**EXERCISE BRIEF:** Transcribe the tail of the listing: start at the line containing "[00:00:04.00 to 00:00:05.00]" and stop after the last line, keeping every character as is and adding nothing.

**DATASET EXCERPTS:**
☆ ☆ ☆ ☆
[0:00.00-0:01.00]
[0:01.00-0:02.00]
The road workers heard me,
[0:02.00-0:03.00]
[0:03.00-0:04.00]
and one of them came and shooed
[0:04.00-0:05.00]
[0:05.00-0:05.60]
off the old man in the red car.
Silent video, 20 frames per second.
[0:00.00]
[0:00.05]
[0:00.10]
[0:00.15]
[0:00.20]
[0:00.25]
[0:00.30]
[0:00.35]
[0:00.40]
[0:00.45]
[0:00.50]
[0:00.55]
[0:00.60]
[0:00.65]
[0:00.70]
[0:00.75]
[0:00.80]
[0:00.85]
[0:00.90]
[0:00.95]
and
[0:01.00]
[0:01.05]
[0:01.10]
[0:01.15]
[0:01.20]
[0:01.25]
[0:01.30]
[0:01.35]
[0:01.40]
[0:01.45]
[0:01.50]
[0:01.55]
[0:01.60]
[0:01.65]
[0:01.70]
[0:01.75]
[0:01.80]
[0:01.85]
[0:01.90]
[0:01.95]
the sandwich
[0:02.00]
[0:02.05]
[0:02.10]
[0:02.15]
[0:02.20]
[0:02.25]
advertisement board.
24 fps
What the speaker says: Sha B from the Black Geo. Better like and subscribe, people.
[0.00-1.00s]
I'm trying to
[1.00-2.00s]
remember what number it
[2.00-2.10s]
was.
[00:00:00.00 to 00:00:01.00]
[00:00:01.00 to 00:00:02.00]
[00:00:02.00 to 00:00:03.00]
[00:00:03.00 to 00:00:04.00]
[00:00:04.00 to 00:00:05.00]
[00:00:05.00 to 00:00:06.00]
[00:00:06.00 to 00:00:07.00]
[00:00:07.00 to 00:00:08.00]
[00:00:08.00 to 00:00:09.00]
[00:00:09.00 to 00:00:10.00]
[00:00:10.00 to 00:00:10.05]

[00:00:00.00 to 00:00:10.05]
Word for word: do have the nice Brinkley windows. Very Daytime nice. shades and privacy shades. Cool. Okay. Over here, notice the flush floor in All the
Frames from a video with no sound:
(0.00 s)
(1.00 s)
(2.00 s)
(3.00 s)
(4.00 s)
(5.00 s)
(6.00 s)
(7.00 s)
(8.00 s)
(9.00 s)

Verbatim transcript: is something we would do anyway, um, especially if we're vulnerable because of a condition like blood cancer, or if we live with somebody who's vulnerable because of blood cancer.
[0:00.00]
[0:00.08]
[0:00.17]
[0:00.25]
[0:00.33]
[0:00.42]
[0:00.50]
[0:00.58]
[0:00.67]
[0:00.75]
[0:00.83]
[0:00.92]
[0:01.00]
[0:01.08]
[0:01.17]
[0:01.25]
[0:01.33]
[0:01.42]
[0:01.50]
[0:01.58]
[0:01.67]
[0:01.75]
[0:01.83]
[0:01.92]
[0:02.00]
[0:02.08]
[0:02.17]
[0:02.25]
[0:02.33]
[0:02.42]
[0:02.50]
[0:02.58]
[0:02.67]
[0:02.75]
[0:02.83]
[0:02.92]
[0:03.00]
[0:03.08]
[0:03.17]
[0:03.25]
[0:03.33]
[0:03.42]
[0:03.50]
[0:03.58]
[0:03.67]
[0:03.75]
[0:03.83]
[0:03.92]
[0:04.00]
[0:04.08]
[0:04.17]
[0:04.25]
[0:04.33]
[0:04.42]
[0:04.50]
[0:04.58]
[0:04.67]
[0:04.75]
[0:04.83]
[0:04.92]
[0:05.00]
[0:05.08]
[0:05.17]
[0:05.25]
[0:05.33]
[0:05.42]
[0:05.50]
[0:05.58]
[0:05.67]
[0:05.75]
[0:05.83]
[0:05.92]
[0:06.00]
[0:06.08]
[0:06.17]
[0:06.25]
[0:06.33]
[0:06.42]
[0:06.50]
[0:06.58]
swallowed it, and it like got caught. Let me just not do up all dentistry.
☆ ☆ ☆ ☆
**REPLY:**
[00:00:04.00 to 00:00:05.00]
[00:00:05.00 to 00:00:06.00]
[00:00:06.00 to 00:00:07.00]
[00:00:07.00 to 00:00:08.00]
[00:00:08.00 to 00:00:09.00]
[00:00:09.00 to 00:00:10.00]
[00:00:10.00 to 00:00:10.05]

[00:00:00.00 to 00:00:10.05]
Word for word: do have the nice Brinkley windows. Very Daytime nice. shades and privacy shades. Cool. Okay. Over here, notice the flush floor in All the
Frames from a video with no sound:
(0.00 s)
(1.00 s)
(2.00 s)
(3.00 s)
(4.00 s)
(5.00 s)
(6.00 s)
(7.00 s)
(8.00 s)
(9.00 s)

Verbatim transcript: is something we would do anyway, um, especially if we're vulnerable because of a condition like blood cancer, or if we live with somebody who's vulnerable because of blood cancer.
[0:00.00]
[0:00.08]
[0:00.17]
[0:00.25]
[0:00.33]
[0:00.42]
[0:00.50]
[0:00.58]
[0:00.67]
[0:00.75]
[0:00.83]
[0:00.92]
[0:01.00]
[0:01.08]
[0:01.17]
[0:01.25]
[0:01.33]
[0:01.42]
[0:01.50]
[0:01.58]
[0:01.67]
[0:01.75]
[0:01.83]
[0:01.92]
[0:02.00]
[0:02.08]
[0:02.17]
[0:02.25]
[0:02.33]
[0:02.42]
[0:02.50]
[0:02.58]
[0:02.67]
[0:02.75]
[0:02.83]
[0:02.92]
[0:03.00]
[0:03.08]
[0:03.17]
[0:03.25]
[0:03.33]
[0:03.42]
[0:03.50]
[0:03.58]
[0:03.67]
[0:03.75]
[0:03.83]
[0:03.92]
[0:04.00]
[0:04.08]
[0:04.17]
[0:04.25]
[0:04.33]
[0:04.42]
[0:04.50]
[0:04.58]
[0:04.67]
[0:04.75]
[0:04.83]
[0:04.92]
[0:05.00]
[0:05.08]
[0:05.17]
[0:05.25]
[0:05.33]
[0:05.42]
[0:05.50]
[0:05.58]
[0:05.67]
[0:05.75]
[0:05.83]
[0:05.92]
[0:06.00]
[0:06.08]
[0:06.17]
[0:06.25]
[0:06.33]
[0:06.42]
[0:06.50]
[0:06.58]
swallowed it, and it like got caught. Let me just not do up all dentistry.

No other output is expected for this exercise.